Vivant est né seul, par génération spontanée, sur une île déserte, où il est le seul Homme. Il est élevé par une gazelle qu'il considère comme sa mère, mais qui bientôt meurt. Vivant part alors à la découverte de l'île, et comprend peu à peu le monde qui l'entoure : d'abord les corps inertes, puis les corps vivants, le principe vital, l'âme, et enfin Dieu. Arrivé au sommet de la contemplation du divin et donc de la compréhension de toute chose, un étranger arrive sur l'île, un autre homme du nom d'Asal. Asal apprend à Vivant la langue, et l'initie à l'Islam, que Vivant connait déjà non sous la forme des images de la religion, mais par la méditation qui l'a fait découvrir Dieu de façon autonome. Asal apprend à Vivant qu'il vient d'une autre île non loin de celle de Vivant. Les deux décident de se rendre sur l'île d'Asal pour que Vivant fasse la connaissance du monde. Vivant est accueilli comme un grand sage, mais s'aperçoit très vite que les Hommes de l'île ne sont pas à la hauteur de sa sagesse : ils sont vils, s'intéressent plus aux images qu'à la véritable religion, et ont besoin de dirigeants pour rester sur le droit chemin. Vivant prend conscience de sa supériorité, et, dégoûté par la masse, retourne sur son île avec Asal. Les deux se plongent dans une méditation que seule la mort de leur corps pourra troubler.
Analyse :
J'ai pris ce livre un peu par hasard dans une librairie, en me disant que j'allais lire un conte philosophique reposant. C'est en réalité un livre de philosophie assez technique, et donc la lecture n'est pas vraiment agréable. En tout cas, cela se rapproche plus de la philosophie que de la littérature, ce qui ne correspondait pas vraiment à mes attentes.
L'histoire de Vivant est en fait un traité de physique et de métaphysique. Ibn Tufayl, philosophe andalou du XIIème, est fortement influencé par Avicenne, et donc Aristote. L'éveil de vivant est donc une découverte progressive du monde physique tel qu'il est analysé par Aristote notamment dans sa Physique. Pour celui qui connait Aristote, c'est assez intéressant de voir comment Ibn Tufayl décrit Vivant en train de reconstituer tous les principes de la physique, des éléments au premier moteur en passant par l'âme.
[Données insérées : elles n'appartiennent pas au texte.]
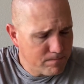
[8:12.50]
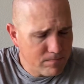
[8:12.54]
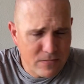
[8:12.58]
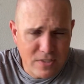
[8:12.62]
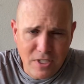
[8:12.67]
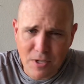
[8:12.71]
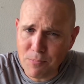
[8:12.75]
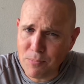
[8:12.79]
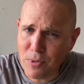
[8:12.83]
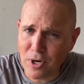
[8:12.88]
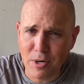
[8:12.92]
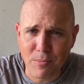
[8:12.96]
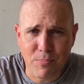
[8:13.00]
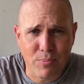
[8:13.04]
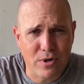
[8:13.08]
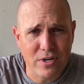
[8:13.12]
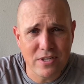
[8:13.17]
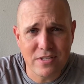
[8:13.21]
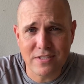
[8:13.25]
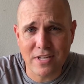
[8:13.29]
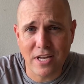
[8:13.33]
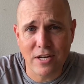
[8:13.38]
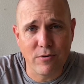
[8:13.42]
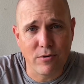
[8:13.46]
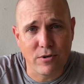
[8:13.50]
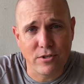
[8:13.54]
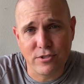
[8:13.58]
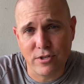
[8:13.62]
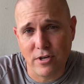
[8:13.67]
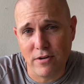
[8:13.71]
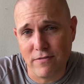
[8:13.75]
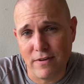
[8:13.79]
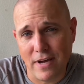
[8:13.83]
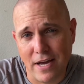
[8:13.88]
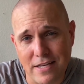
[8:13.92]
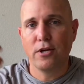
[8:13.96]
but a pretty steady retrieve,
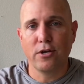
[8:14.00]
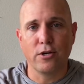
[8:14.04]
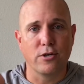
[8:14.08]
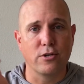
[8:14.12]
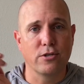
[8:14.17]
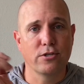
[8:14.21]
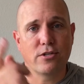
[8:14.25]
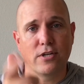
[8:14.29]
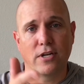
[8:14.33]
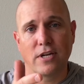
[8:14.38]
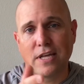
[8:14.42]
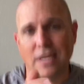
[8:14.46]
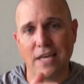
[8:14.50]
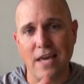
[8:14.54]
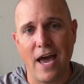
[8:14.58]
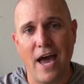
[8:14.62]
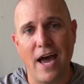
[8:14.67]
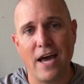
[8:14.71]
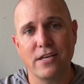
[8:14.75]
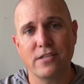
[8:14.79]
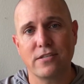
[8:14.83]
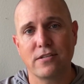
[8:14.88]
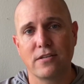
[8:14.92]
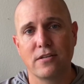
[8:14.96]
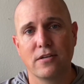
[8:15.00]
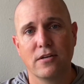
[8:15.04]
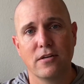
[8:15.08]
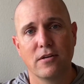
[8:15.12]
guys. You're just gonna cast,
Mais cela fait qu'il n'y a pas vraiment de récit dans l'histoire, il s’agit plus en réalité d'un traité de philosophie naturelle à peine vulgarisé.
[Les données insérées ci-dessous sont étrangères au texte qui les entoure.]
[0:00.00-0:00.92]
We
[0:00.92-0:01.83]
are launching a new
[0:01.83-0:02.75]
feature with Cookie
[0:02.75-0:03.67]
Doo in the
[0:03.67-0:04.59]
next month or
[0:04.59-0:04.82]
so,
Je pense que la raison principale pour laquelle cette lecture n'a pas été aussi agréable qu'elle aurait pu être, c'est l'appareil critique qui l'accompagne. Celui-ci est d'une grande qualité : l'introduction et fait autant de pages que le récit lui-même, et les notes sont plus volumineuses que le récit. Jean-Baptiste Brenet, que je ne connaissais pas du tout, a ici fait un vrai travail d'explication non seulement du récit, mais de toute la philosophie arabe de l'époque. Pour quelqu'un qui n'y connaissait rien comme moi, c'est très instructif. Le souci est qu'il arrive fréquemment que pour un paragraphe de 10 lignes de récit, il faille se reporter 3 ou 4 fois à la fin du livre pour lire les notes explicatives. Je n'ai pas trop su gérer ce problème, et, comme les notes étaient souvent intéressantes, j'ai décidé de toutes les lire. Seulement, la lecture du récit de Vivant s'en est retrouvée très hachée, ce qui fait que je n'ai pas vraiment pu apprécié l'écriture.
Donc, malgré la grande qualité de l'appareil critique, je recommanderai aux lecteurs pour une première lecture de lire l'introduction de Brenet, puis de lire le récit sans consulter les notes, pour préserver la continuité du récit.